DIRECTIONS FOR THIS TASK:
Every entry, from the first to the last, should be written out exactly.

Saved entries:
^^^^^^^^^^^^^^^^
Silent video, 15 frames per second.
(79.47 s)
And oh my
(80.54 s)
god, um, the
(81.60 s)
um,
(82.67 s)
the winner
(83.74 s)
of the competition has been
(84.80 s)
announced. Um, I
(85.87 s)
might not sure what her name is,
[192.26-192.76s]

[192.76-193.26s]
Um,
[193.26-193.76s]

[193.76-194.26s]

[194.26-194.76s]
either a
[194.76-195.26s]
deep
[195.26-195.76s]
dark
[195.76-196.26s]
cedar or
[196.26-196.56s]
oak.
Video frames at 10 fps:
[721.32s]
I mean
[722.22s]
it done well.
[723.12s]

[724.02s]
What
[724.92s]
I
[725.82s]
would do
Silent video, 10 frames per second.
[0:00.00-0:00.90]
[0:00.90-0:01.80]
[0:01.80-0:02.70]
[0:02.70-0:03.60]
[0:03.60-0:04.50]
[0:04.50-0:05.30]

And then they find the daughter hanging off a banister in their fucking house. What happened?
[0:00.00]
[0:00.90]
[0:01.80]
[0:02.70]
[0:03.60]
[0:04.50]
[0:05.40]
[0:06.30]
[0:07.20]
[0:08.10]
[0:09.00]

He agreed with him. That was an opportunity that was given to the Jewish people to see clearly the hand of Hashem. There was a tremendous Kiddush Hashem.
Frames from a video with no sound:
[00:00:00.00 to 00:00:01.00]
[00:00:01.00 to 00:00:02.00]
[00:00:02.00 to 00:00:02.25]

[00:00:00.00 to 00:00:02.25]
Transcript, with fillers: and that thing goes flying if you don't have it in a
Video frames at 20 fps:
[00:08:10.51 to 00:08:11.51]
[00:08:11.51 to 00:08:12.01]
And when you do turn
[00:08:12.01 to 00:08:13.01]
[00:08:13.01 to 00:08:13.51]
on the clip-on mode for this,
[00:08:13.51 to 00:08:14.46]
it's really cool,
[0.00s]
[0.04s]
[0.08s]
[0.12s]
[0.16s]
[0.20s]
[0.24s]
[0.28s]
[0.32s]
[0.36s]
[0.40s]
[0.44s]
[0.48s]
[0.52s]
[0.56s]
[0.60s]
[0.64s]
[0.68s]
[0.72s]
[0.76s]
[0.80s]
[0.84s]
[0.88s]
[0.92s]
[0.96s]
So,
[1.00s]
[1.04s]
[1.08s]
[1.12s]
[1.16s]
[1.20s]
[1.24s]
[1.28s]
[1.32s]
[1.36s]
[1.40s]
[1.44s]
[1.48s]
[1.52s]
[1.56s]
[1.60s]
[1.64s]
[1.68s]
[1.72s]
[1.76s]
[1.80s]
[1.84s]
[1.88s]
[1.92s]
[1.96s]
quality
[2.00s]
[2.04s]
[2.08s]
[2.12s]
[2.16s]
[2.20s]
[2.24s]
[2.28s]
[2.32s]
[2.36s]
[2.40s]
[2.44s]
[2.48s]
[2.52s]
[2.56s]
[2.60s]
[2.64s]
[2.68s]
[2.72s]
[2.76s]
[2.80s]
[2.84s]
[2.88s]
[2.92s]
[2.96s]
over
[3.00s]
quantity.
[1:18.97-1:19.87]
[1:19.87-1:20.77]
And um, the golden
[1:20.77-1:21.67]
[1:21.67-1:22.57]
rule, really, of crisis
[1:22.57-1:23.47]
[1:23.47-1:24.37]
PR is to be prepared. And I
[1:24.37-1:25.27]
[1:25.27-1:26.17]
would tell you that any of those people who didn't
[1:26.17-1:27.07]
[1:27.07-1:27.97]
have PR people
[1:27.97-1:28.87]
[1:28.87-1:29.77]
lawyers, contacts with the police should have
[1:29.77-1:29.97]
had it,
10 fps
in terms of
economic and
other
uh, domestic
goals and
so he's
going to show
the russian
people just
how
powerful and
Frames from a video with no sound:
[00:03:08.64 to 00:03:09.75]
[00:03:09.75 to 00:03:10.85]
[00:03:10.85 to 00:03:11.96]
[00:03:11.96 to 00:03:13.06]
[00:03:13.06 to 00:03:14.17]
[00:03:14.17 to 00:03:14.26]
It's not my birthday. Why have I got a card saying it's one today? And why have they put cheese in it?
^^^^^^^^^^^^^^^^
COMPLETED EXERCISE:
Silent video, 15 frames per second.
(79.47 s)
And oh my
(80.54 s)
god, um, the
(81.60 s)
um,
(82.67 s)
the winner
(83.74 s)
of the competition has been
(84.80 s)
announced. Um, I
(85.87 s)
might not sure what her name is,
[192.26-192.76s]

[192.76-193.26s]
Um,
[193.26-193.76s]

[193.76-194.26s]

[194.26-194.76s]
either a
[194.76-195.26s]
deep
[195.26-195.76s]
dark
[195.76-196.26s]
cedar or
[196.26-196.56s]
oak.
Video frames at 10 fps:
[721.32s]
I mean
[722.22s]
it done well.
[723.12s]

[724.02s]
What
[724.92s]
I
[725.82s]
would do
Silent video, 10 frames per second.
[0:00.00-0:00.90]
[0:00.90-0:01.80]
[0:01.80-0:02.70]
[0:02.70-0:03.60]
[0:03.60-0:04.50]
[0:04.50-0:05.30]

And then they find the daughter hanging off a banister in their fucking house. What happened?
[0:00.00]
[0:00.90]
[0:01.80]
[0:02.70]
[0:03.60]
[0:04.50]
[0:05.40]
[0:06.30]
[0:07.20]
[0:08.10]
[0:09.00]

He agreed with him. That was an opportunity that was given to the Jewish people to see clearly the hand of Hashem. There was a tremendous Kiddush Hashem.
Frames from a video with no sound:
[00:00:00.00 to 00:00:01.00]
[00:00:01.00 to 00:00:02.00]
[00:00:02.00 to 00:00:02.25]

[00:00:00.00 to 00:00:02.25]
Transcript, with fillers: and that thing goes flying if you don't have it in a
Video frames at 20 fps:
[00:08:10.51 to 00:08:11.51]
[00:08:11.51 to 00:08:12.01]
And when you do turn
[00:08:12.01 to 00:08:13.01]
[00:08:13.01 to 00:08:13.51]
on the clip-on mode for this,
[00:08:13.51 to 00:08:14.46]
it's really cool,
[0.00s]
[0.04s]
[0.08s]
[0.12s]
[0.16s]
[0.20s]
[0.24s]
[0.28s]
[0.32s]
[0.36s]
[0.40s]
[0.44s]
[0.48s]
[0.52s]
[0.56s]
[0.60s]
[0.64s]
[0.68s]
[0.72s]
[0.76s]
[0.80s]
[0.84s]
[0.88s]
[0.92s]
[0.96s]
So,
[1.00s]
[1.04s]
[1.08s]
[1.12s]
[1.16s]
[1.20s]
[1.24s]
[1.28s]
[1.32s]
[1.36s]
[1.40s]
[1.44s]
[1.48s]
[1.52s]
[1.56s]
[1.60s]
[1.64s]
[1.68s]
[1.72s]
[1.76s]
[1.80s]
[1.84s]
[1.88s]
[1.92s]
[1.96s]
quality
[2.00s]
[2.04s]
[2.08s]
[2.12s]
[2.16s]
[2.20s]
[2.24s]
[2.28s]
[2.32s]
[2.36s]
[2.40s]
[2.44s]
[2.48s]
[2.52s]
[2.56s]
[2.60s]
[2.64s]
[2.68s]
[2.72s]
[2.76s]
[2.80s]
[2.84s]
[2.88s]
[2.92s]
[2.96s]
over
[3.00s]
quantity.
[1:18.97-1:19.87]
[1:19.87-1:20.77]
And um, the golden
[1:20.77-1:21.67]
[1:21.67-1:22.57]
rule, really, of crisis
[1:22.57-1:23.47]
[1:23.47-1:24.37]
PR is to be prepared. And I
[1:24.37-1:25.27]
[1:25.27-1:26.17]
would tell you that any of those people who didn't
[1:26.17-1:27.07]
[1:27.07-1:27.97]
have PR people
[1:27.97-1:28.87]
[1:28.87-1:29.77]
lawyers, contacts with the police should have
[1:29.77-1:29.97]
had it,
10 fps
in terms of
economic and
other
uh, domestic
goals and
so he's
going to show
the russian
people just
how
powerful and
Frames from a video with no sound:
[00:03:08.64 to 00:03:09.75]
[00:03:09.75 to 00:03:10.85]
[00:03:10.85 to 00:03:11.96]
[00:03:11.96 to 00:03:13.06]
[00:03:13.06 to 00:03:14.17]
[00:03:14.17 to 00:03:14.26]
It's not my birthday. Why have I got a card saying it's one today? And why have they put cheese in it?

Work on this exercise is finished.